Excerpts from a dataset

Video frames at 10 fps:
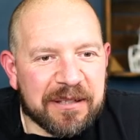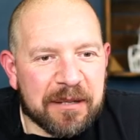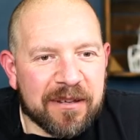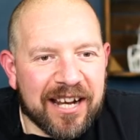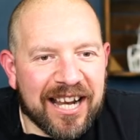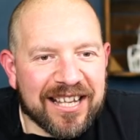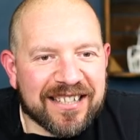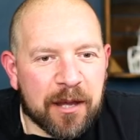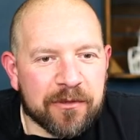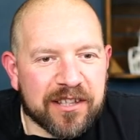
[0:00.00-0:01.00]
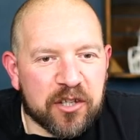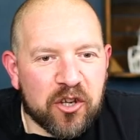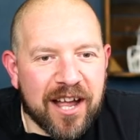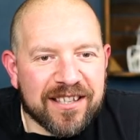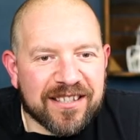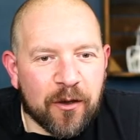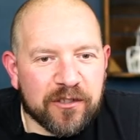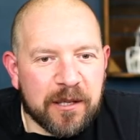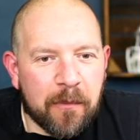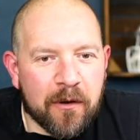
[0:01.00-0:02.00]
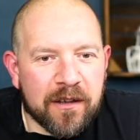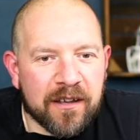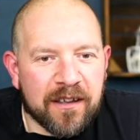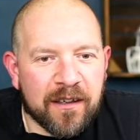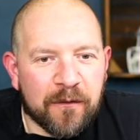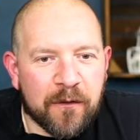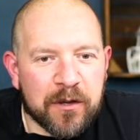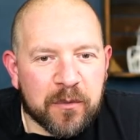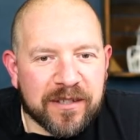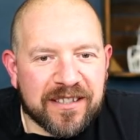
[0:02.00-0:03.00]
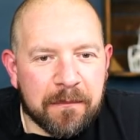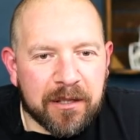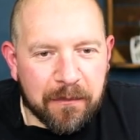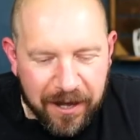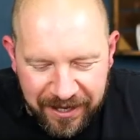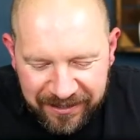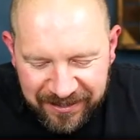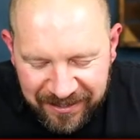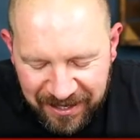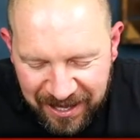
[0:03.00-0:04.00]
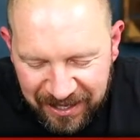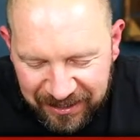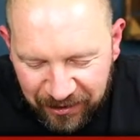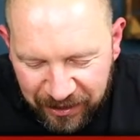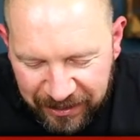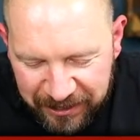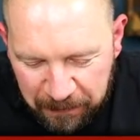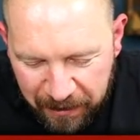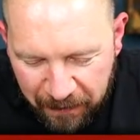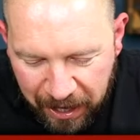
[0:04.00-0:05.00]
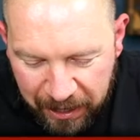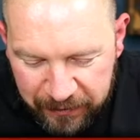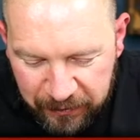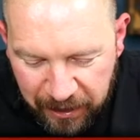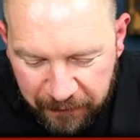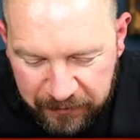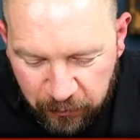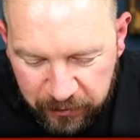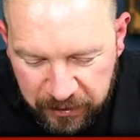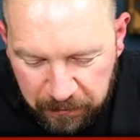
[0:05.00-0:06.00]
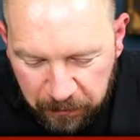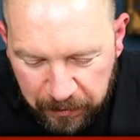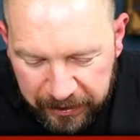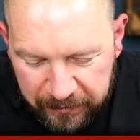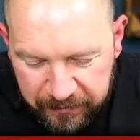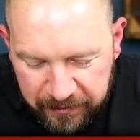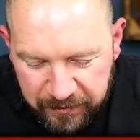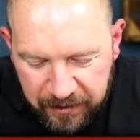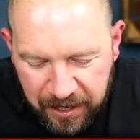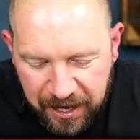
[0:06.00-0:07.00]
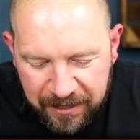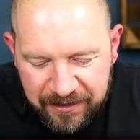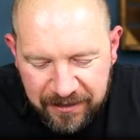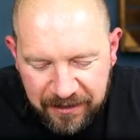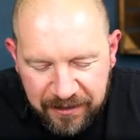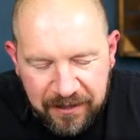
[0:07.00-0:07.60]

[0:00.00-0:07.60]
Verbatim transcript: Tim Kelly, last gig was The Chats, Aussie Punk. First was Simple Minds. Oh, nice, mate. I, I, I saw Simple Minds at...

* * *

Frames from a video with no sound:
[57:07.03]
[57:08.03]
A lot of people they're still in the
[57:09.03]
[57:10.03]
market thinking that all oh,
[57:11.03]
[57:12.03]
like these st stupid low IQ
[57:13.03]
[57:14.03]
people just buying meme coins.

> [Your assignment] Using the data above, retype exactly and only the lines from the one containing "Video frames at" up to and including the one containing "[0:00.00-0:07.60]", with no pictures carried over.

> [Output below]
Video frames at 10 fps:
[0:00.00-0:01.00]
[0:01.00-0:02.00]
[0:02.00-0:03.00]
[0:03.00-0:04.00]
[0:04.00-0:05.00]
[0:05.00-0:06.00]
[0:06.00-0:07.00]
[0:07.00-0:07.60]

[0:00.00-0:07.60]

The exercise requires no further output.